Open-Source Implementations
- LangGraph —
github.com/langchain-ai/langgraph— the graphStateobject is an explicit, typed working memory threaded between steps; the canonical modern scratchpad. - Agent Memory Techniques —
github.com/NirDiamant/Agent_Memory_Techniques— runnable notebooks covering working-memory and scratchpad patterns alongside the long-term variants.
Known Uses
- ReAct-based agents — the Thought/Action/Observation reasoning trace.
- Planning behaviours in Claude and ChatGPT — explicit plan/todo state.
- Agent frameworks that maintain a visible "plan" or "todo" structure.
- "Scratchpad" prompting, present since the earliest chain-of-thought work.
Related Patterns
- Distinct from K6 Context Compression and K7 Context Pruning — additive structure versus subtractive curation; but K6/K7 are applied to the scratchpad when it grows.

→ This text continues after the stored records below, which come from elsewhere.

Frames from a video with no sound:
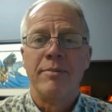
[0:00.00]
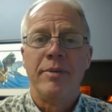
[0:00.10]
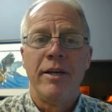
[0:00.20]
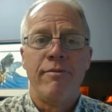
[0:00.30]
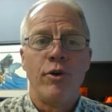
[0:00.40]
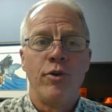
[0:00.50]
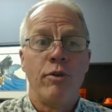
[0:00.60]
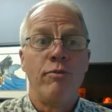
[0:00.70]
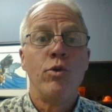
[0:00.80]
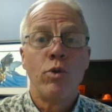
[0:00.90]
If you're in the
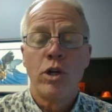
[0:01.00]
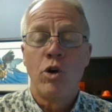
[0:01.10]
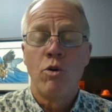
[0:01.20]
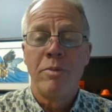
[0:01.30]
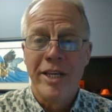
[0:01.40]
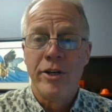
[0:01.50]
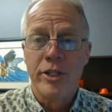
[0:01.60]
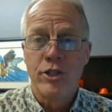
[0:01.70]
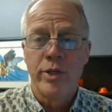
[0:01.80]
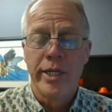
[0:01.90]
funeral home
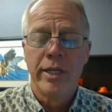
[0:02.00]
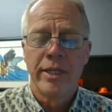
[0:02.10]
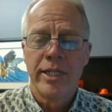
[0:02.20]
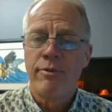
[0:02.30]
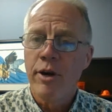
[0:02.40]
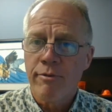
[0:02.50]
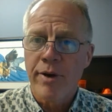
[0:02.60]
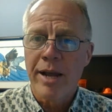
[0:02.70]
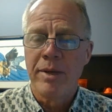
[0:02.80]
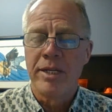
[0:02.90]
industry, it's very
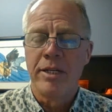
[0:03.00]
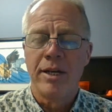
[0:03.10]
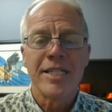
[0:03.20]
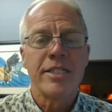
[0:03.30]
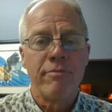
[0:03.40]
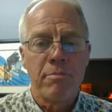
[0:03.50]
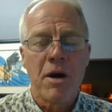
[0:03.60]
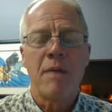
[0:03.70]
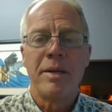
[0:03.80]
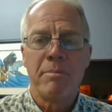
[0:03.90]
fragmented. Lots of
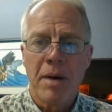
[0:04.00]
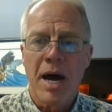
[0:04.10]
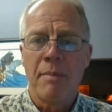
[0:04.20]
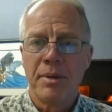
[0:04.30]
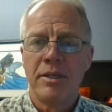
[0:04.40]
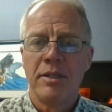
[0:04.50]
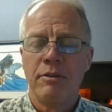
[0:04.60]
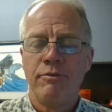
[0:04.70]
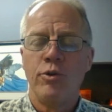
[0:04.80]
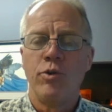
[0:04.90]
mom and pop
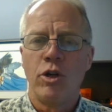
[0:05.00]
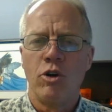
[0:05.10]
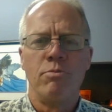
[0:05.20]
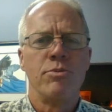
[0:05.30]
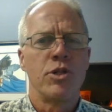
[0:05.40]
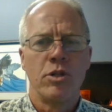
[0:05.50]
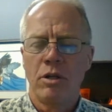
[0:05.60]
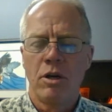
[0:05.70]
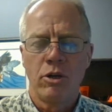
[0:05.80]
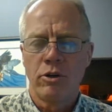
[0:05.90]
funeral homes
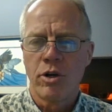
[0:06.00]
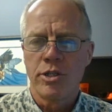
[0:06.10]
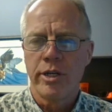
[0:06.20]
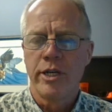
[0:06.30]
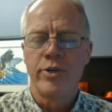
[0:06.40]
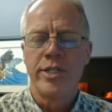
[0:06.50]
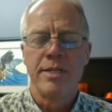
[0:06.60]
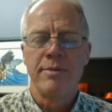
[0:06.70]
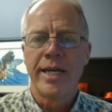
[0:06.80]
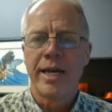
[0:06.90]
all across the country. It
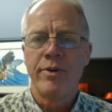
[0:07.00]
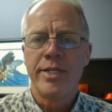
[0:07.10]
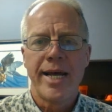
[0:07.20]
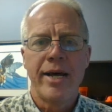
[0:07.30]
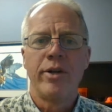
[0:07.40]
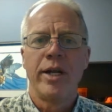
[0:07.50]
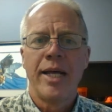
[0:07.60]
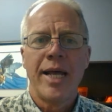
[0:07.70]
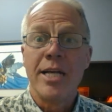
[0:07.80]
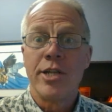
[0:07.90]
seems like every town
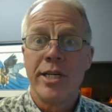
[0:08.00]
has a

- Distinct from K10 Long-Term Memory, K11 Observational Memory, and K12 Karpathy Memory — in-context working state versus the three forms of persistence: cross-session flat facts (K10), in-session raw log (K11), and LLM-curated notes (K12).
- Underlies R4 ReAct and R3 Plan-and-Solve — their traces and plans are scratchpads.
- Feeds V10 Checkpointing — the scratchpad is the state worth snapshotting.
Sources
- Lilian Weng (2023) — short-term memory via in-context state.
- "Empowering Working Memory for LLM Agents" (arXiv).